Earlier this year, the staff of YWAM Turner Valley were challenged to read George Müller’s autobiography. His willingness to run the ministries he did without fundraising or even advertising his needs led Helen and I to seek God about how to approach the funds needed for our time participating in the Titus Project in Tijuana this Fall. We felt God wanted us to trust in a similar way and not pursue any big fundraising, or even advertise our needs in the same fashion as we did last summer. At first glance, this can seem like Helen and I are just being lazy, but actually I think I’ve spent more energy trusting God this summer than I did last summer. God has been faithful to provide as we were faithful to walk forward in pursuing Titus. Actually, our whole journey around the needs for this trip has been one of trust. With Tijuana being a new location for Titus Project, costs have been unclear and we have thought at times that we would need up to $10,000 for this Fall (including a trip to Ontario to connect with family, friends, and supporters). As the details have come more fully into view, it seems that our time with Titus will be less expensive than we dared hope (though if I’m honest, I am still unsure how much it is all going to cost, but Helen has a rough idea which is all that matters).

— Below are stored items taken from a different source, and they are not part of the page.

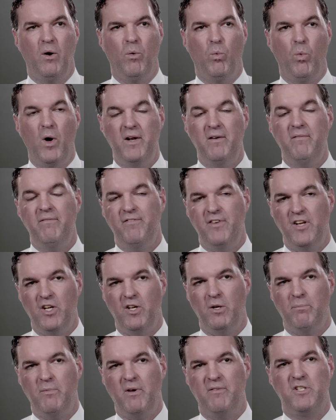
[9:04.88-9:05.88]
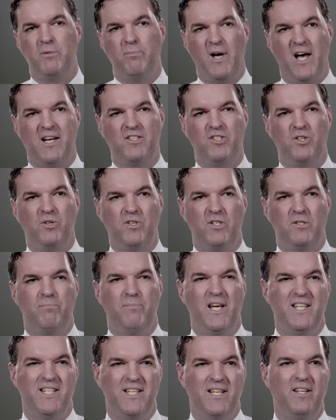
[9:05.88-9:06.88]
One film of Suboxone is
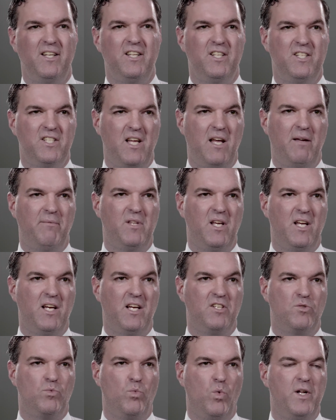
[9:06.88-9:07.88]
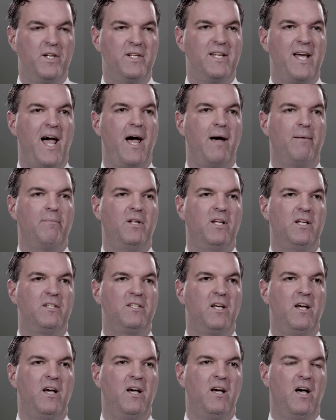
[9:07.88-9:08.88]
basically the same thing as one tablet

Additionally, we have received funds from places we would have never thought we would. It started with our Leadership Team deciding to put financial support behind their words of affirmation around us bringing Titus to Turner Valley. We started to receive other gifts, but I started to doubt we would have enough money in time to book multiple flights we needed, without having to pay ridiculous prices. After my deadline had past, God met His own deadline in the form of a large donation from a faithful supporter and friend. This allowed us to look for flights and amazingly, find a flight to Ontario that was cheaper than any Helen and I have ever booked in our six years of marriage. I was completely blown away and in my own way, understood the gratitude Müller continuously expressed in his autobiography. Since then, we have received support from our local church and its members. We’ve only been part of this church for two years, but in total, they have contributed several thousand dollars towards our work this Fall. I do not tell you that to brag about the church, but to boast in the Spirit of God who inspired each person to give.

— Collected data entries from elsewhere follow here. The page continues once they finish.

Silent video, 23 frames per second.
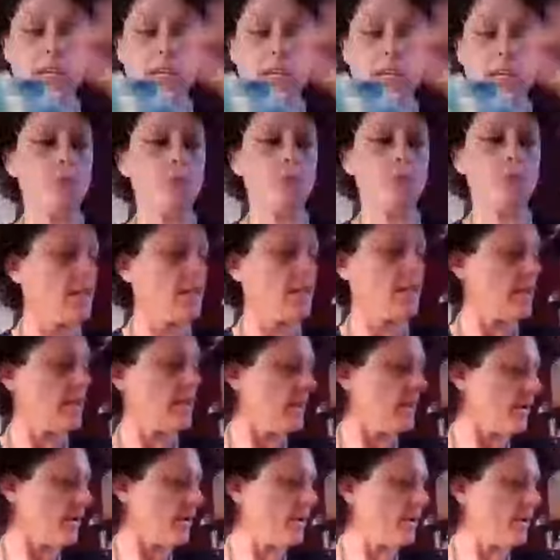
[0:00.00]
and I was going to
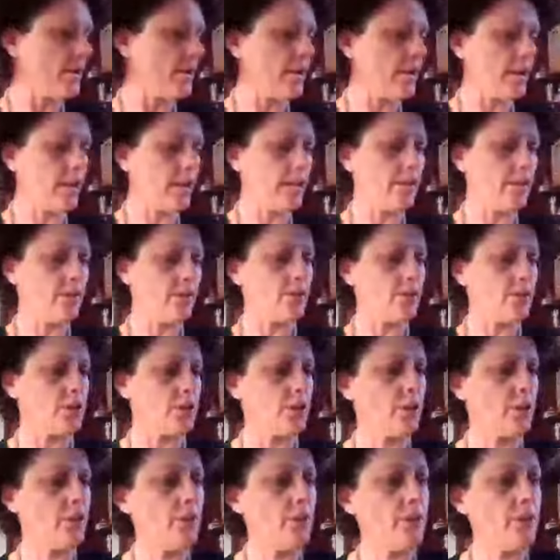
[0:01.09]
let it go and not
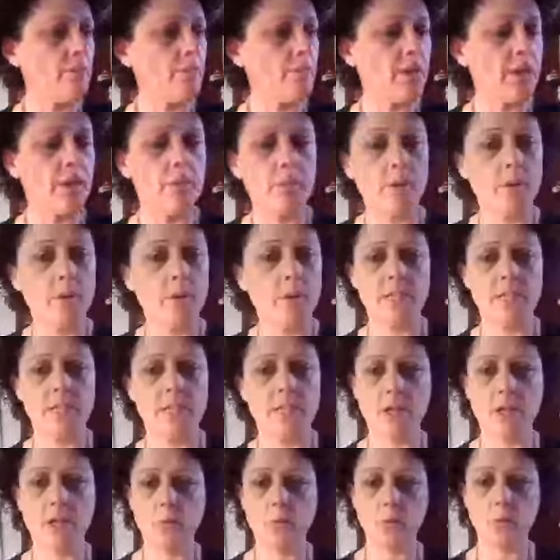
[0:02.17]
show you, but I promised
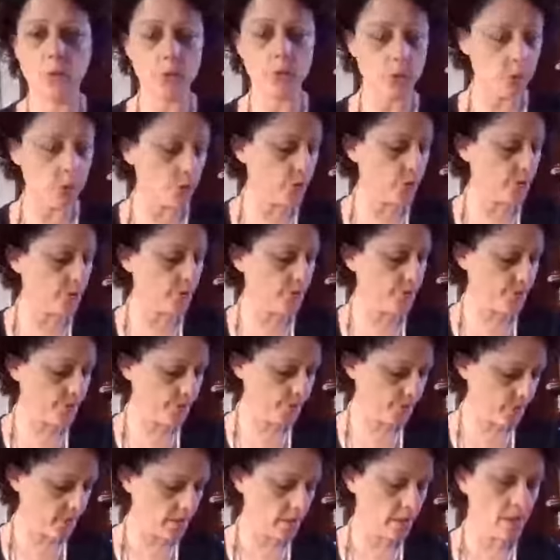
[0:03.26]
that I would.
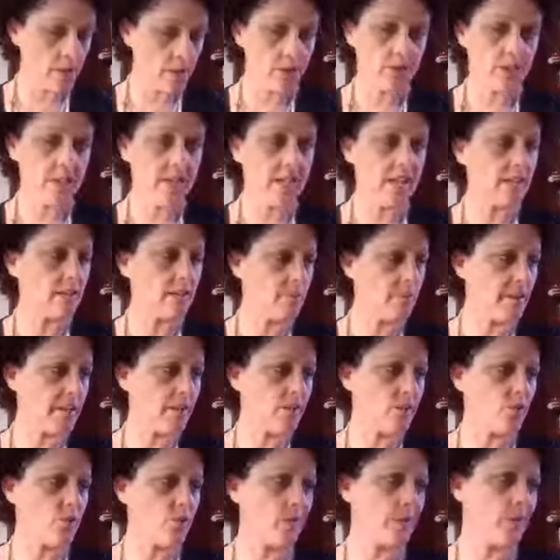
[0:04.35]
So that's been
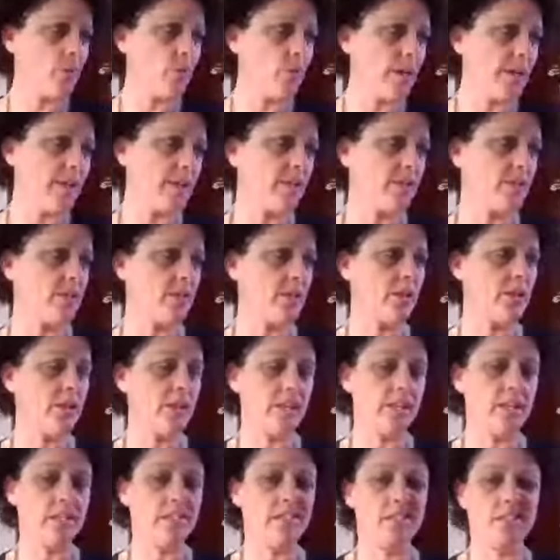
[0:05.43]
3 weeks, so
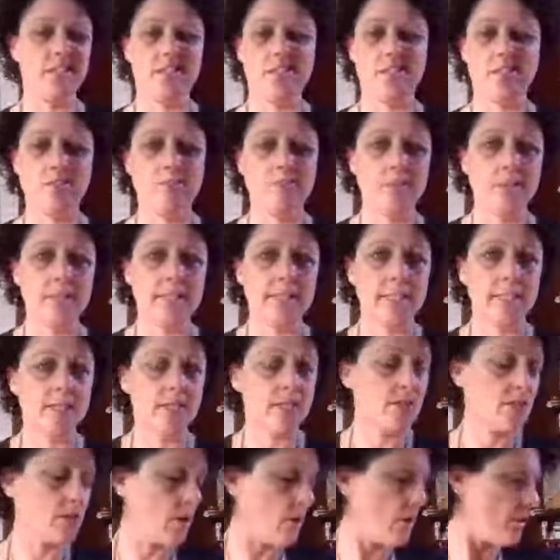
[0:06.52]
it's really
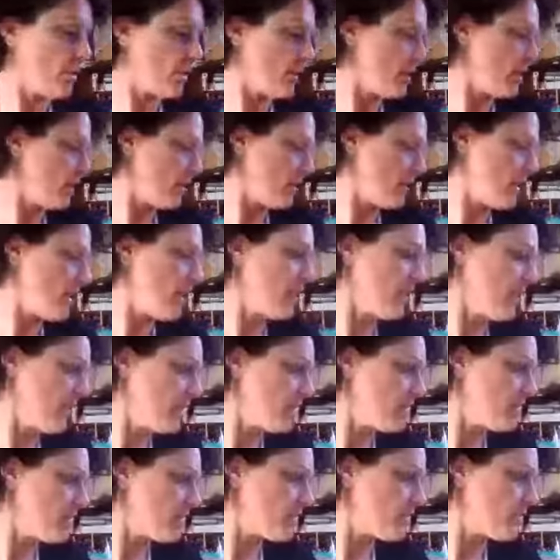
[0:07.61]
slow. I think
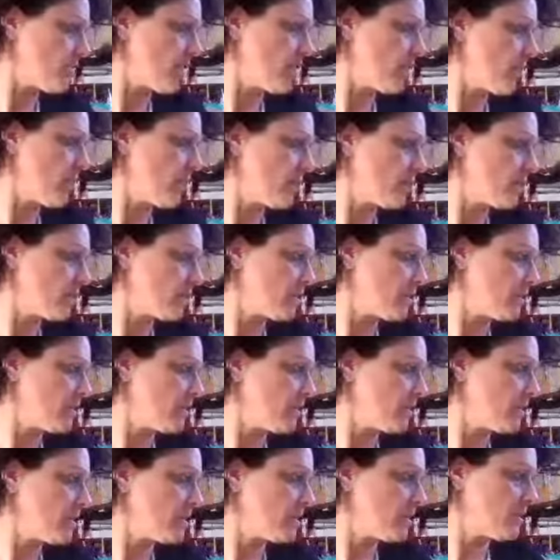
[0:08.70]
it's 3 weeks.
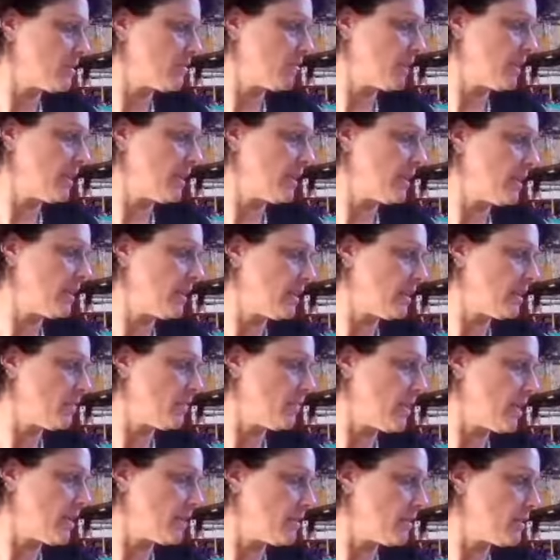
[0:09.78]
It was the beginning of the
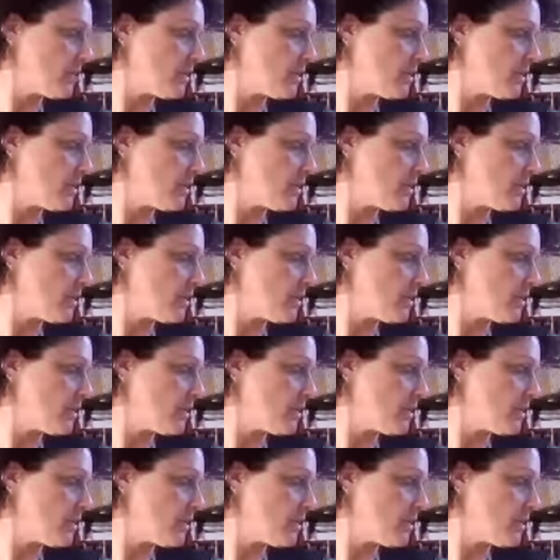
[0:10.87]
month,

When Helen and I began working with YWAM we decided we would go and do whatever God asked, but never by going into debt. I was more than willing to go somewhere not knowing how we would take care of ourselves once there, but I wasn’t going to put the flight on a credit card. Personally, I just did not see God encouraging that in Scripture. Faithful God has allowed us to live up to that standard, and even though we do not have all the funds we need to completely pay for our time in Mexico, we have enough to get there and see what God does to finish providing. I am nervous about this reality if I am honest, but I am also excited to see what God is going to do after all He has done to get us this far.

I hope reading this will encourage you in the way that reading about George Müller built my faith earlier this year. I will say by way of final encouragement that while God’s call for you to trust Him may not look the same as the way we are trusting Him at this time in our lives, God who is providing for us is the same generous Father who cares for you and longs for you to trust him.